Forever Young manages and supports medical institutions in China. The deal is in the early stages. Starry Sea is currently performing "due diligence"—a deep dive into Forever Young’s finances and legal records—to verify their revenue and regulatory standing. They estimate the target company is worth between $750 million and $900 million. This is a large deal compared to Starry Sea’s $57.5 million cash base.

3. Financial health

Because this is a shell company, it doesn't earn profit from sales. It acts as a vault for cash.

  • The Cash: At year-end, $57.5 million sat in a trust account. These funds are invested in short-term U.S. government treasury bills and money market funds, which earn interest to help cover administrative costs.
  • The Costs: The company spent about $816,000 on general expenses this year. This mostly covered legal fees, audits, and insurance needed to stay listed on the stock exchange. They have about $379,000 in cash left to fund operations and merger costs.

4. Key risks

This is the most important part for you as an investor:

  • The Deal Might Fail: A "letter of intent" is not a final contract. If the review reveals hidden problems in Forever Young’s business, or if market conditions change, the deal could collapse. The company would then have to restart its search or shut down.
  • The Clock is Ticking: The company must finish a merger by November 12, 2026—15 months after its IPO. If they miss this deadline, they must return the $57.5 million (plus interest) to shareholders and close the company.
  • Speculative Nature: You are betting on management’s ability to navigate complex international regulations. If the merger succeeds, your investment becomes shares in the new public company. If it fails, your return is limited to the $10.00 redemption value plus interest.

5. Future outlook

The company is focused entirely on the Forever Young deal. They are currently in an "exclusivity period," meaning they cannot negotiate with anyone else.
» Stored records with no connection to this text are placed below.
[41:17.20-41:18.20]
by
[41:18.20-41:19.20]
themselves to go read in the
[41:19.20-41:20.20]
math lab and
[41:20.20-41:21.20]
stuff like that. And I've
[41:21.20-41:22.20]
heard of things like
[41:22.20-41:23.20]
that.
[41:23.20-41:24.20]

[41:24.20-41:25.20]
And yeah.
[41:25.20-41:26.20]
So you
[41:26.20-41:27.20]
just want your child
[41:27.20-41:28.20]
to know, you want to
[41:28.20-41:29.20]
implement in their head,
They expect to file a detailed report with the SEC soon, which will outline the merger terms and Forever Young’s financial health.

6. How to trade

You can trade the company on the Nasdaq in three ways:

  • SSEAU: The "Unit" (includes one share and one right).
  • SSEA: The ordinary share.
  • SSEAR: The "Right" (a contract that gives you 1/10th of a share once the merger succeeds).
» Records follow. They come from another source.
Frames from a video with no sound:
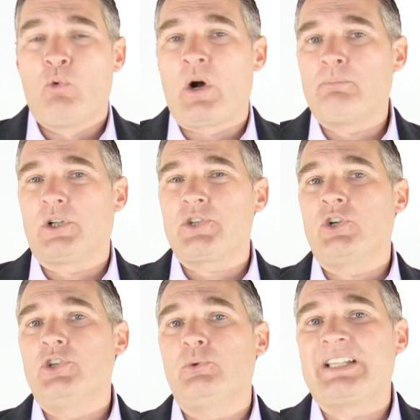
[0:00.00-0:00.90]
where I'm going to
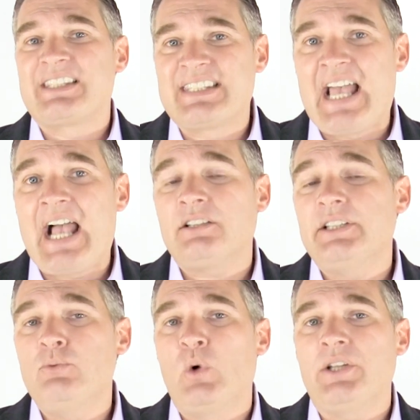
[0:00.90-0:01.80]
show you
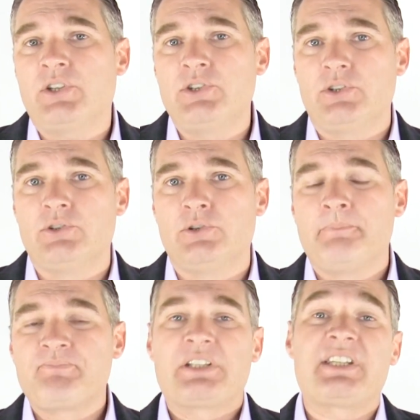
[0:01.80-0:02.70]
exactly what to
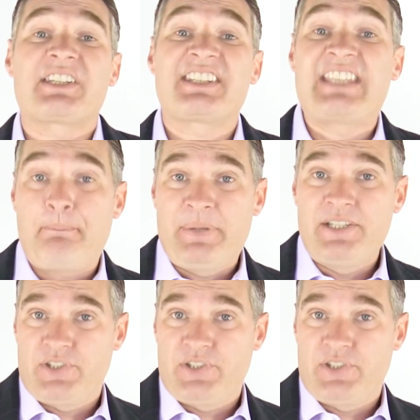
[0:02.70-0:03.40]
do to step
Investor Tip: Before making a move, keep a close eye on the SEC filings for the upcoming merger announcement. That document will be the most important piece of information to determine if the valuation of Forever Young aligns with your expectations for the company's future.

Risk Factors

  • The proposed merger with Forever Young is non-binding and may fail due to due diligence findings or market conditions.
  • Strict 15-month deadline to complete a merger or face liquidation and return of capital to shareholders.
  • Speculative investment dependent on management's ability to navigate complex international regulations.
  • Limited operational history as a shell company with no revenue-generating products or services.

Why This Matters

Stockadora surfaced this report because Starry Sea has reached a critical inflection point: moving from a 'blank check' shell to a concrete negotiation with a high-value target. For investors, this marks the transition from speculative cash-holding to a high-stakes event-driven play.

This filing is essential reading because the proposed acquisition of Forever Young is massive relative to the company's current cash base. Understanding the risks of this specific deal and the looming November 2026 deadline is vital for anyone holding or considering these shares.

Financial Metrics

I P O Proceeds $57.5 million
Estimated Target Valuation $750 million - $900 million
Annual General Expenses $816,000
Remaining Operating Cash $379,000
Unit Price at I P O $10.00

About This Analysis

AI-powered summary derived from the original SEC filing.

Document Information

Analysis Processed

April 3, 2026 at 02:13 AM

Important Disclaimer

This AI-generated analysis is for informational purposes only and does not constitute financial or investment advice. Always consult with qualified professionals and conduct your own research before making investment decisions.